Later that afternoon, Jacob's mother called. "Did you get your birthday cake?"

"Yes, Mom, thank you."

"Did you like the gorilla? I could have selected a belly dancer or bikini girl. But I remember how much you loved your sock monkey from Aunt Mary."

"It was awesome. Thanks."

"I've arranged a Zoom party for you at 7:00 tonight." Jacob's mother said. "I've got a lot of people coming. I sent them all a package of Little Debbie Birthday Cakes."

Jacob appreciated her mother's efforts. He really did. But he was already feeling blue. Now he was depressed.

"Oh, it just occurred to me," said his mother, "I'll bet you don't have candles."

"I'm sure I don't," he replied.

"Please, Honey, can you get some? I want this party to be perfect for you."

"Sure. No problem." He wasn't depressed anymore. Now he was suicidal.

***

Jacob blew until all 20 candles were out. A grid of faces cheered and clapped from his computer screen.

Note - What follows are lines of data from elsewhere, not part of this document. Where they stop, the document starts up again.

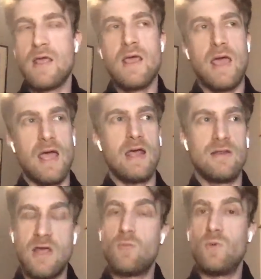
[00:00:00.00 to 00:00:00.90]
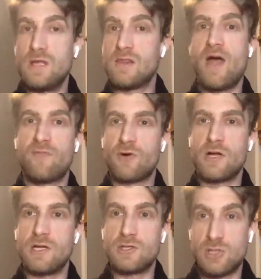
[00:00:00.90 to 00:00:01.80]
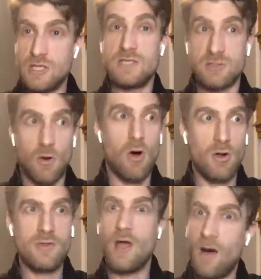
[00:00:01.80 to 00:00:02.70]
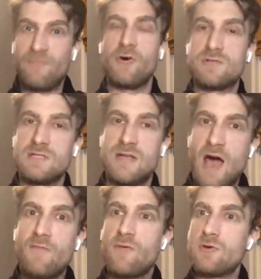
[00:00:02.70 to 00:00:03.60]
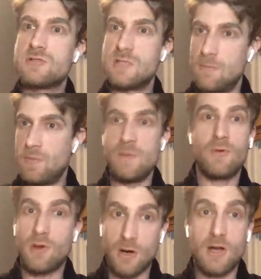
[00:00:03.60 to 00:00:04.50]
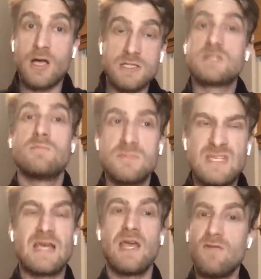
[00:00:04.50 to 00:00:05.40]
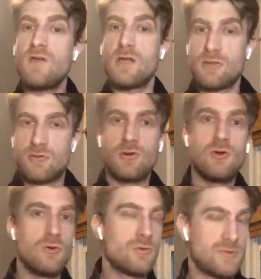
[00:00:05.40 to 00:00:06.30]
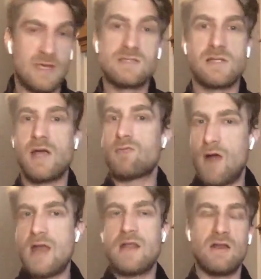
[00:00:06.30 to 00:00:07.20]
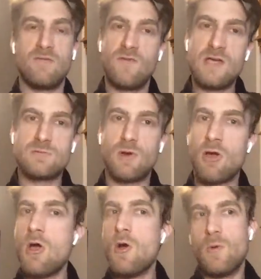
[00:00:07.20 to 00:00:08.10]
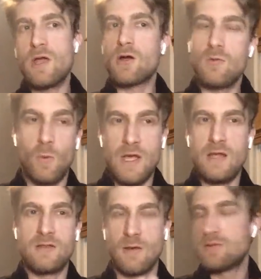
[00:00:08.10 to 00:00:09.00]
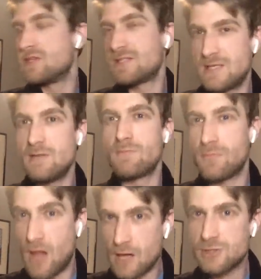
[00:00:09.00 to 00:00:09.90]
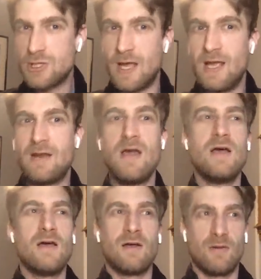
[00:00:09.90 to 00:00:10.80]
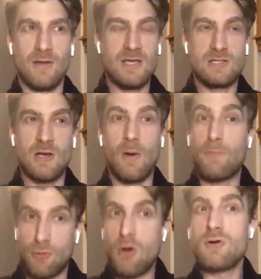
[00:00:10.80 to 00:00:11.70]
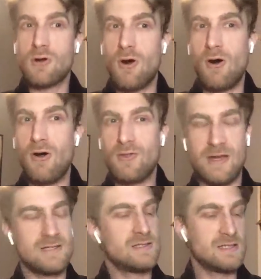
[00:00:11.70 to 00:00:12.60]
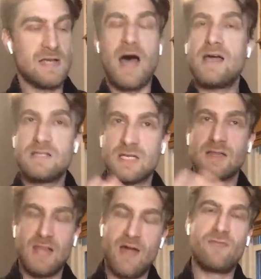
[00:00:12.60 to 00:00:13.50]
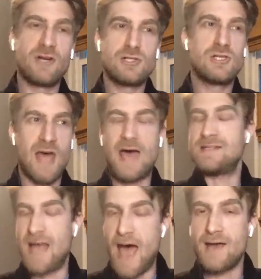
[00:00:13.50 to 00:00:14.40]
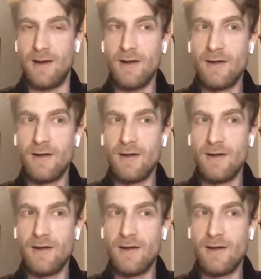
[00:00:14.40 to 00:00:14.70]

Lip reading: And then we leverage all the upvotes and downvotes that people are accustomed to giving through things like Reddit and Facebook. The Steem blockchain is a protocol that is designed to leverage that dataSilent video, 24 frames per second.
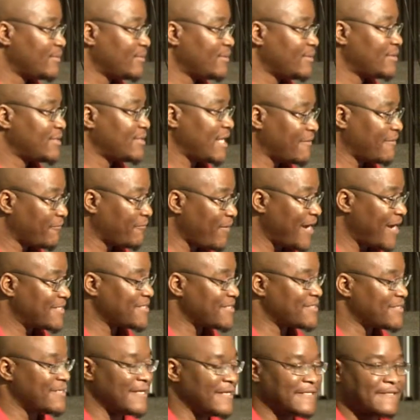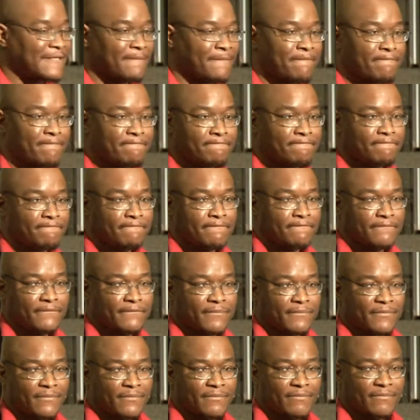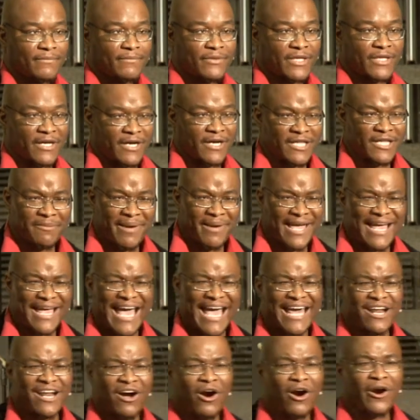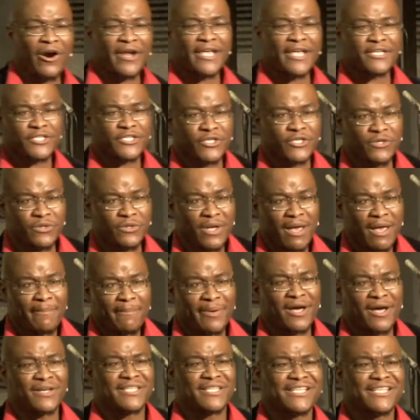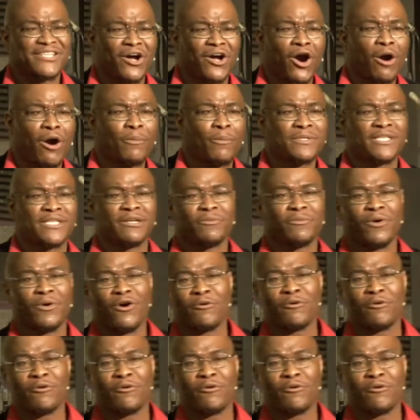self righteousness. The other man had a heart issue because his heart was in the wrong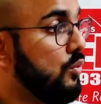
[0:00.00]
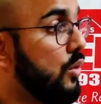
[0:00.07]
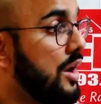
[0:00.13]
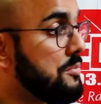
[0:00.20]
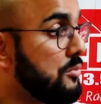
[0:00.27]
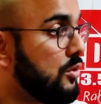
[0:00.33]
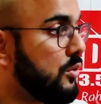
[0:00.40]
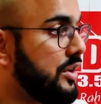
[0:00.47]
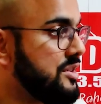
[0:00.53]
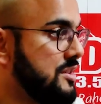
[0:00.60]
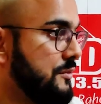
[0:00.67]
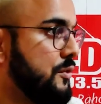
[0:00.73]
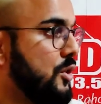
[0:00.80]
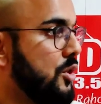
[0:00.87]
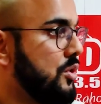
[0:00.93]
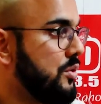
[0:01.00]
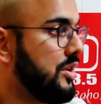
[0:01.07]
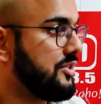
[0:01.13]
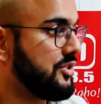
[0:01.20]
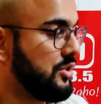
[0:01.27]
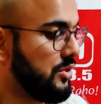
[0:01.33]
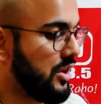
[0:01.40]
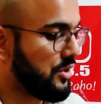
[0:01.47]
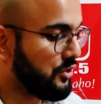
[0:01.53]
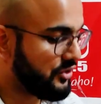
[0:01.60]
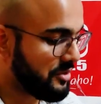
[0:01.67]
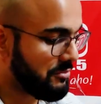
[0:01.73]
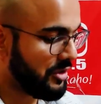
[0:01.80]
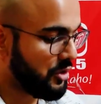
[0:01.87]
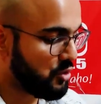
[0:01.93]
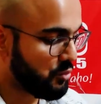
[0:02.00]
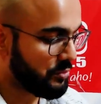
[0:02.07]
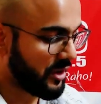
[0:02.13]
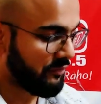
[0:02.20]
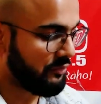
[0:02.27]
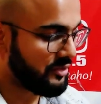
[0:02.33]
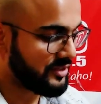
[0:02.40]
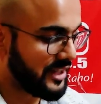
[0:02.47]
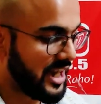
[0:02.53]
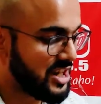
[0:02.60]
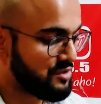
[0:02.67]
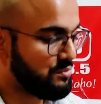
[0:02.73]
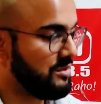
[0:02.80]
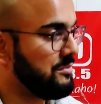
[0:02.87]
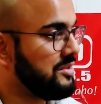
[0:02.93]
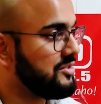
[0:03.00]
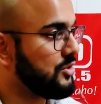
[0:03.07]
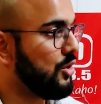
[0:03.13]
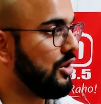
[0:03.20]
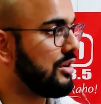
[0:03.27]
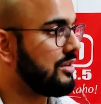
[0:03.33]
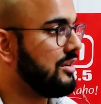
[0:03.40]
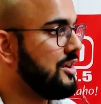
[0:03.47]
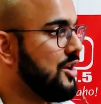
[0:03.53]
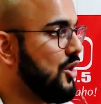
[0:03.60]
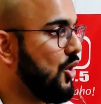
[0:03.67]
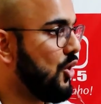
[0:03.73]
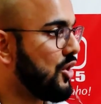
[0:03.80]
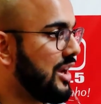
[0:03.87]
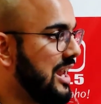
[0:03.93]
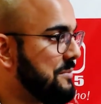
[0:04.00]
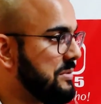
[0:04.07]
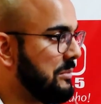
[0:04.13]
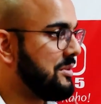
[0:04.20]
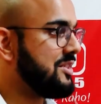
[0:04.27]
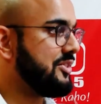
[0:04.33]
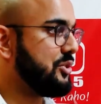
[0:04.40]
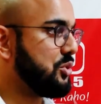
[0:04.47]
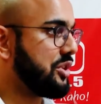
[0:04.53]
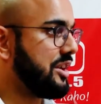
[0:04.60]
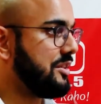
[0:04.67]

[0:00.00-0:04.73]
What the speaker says: One more question I forgot to ask you. Are you somebody who prefers cash payments or online payments is okay?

"Okay everyone," said his mother, "let's open our Little Debbie cakes."

In each of the Zoom boxes, people did similar things. Some were opening their cakes. Some already had them plated. A few had baked their own cakes. Jacob moved the screen across multiple pages of grids. There were close to 45 people celebrating his birthday. Jacob had been feeling sorry for himself all day. But now his heart burned with love for these aunts, uncles, school friends, and neighbors.

His Aunt Mary held up a big cake with a lit candle on it. "A wish for you, Jacob," she said and blew it out.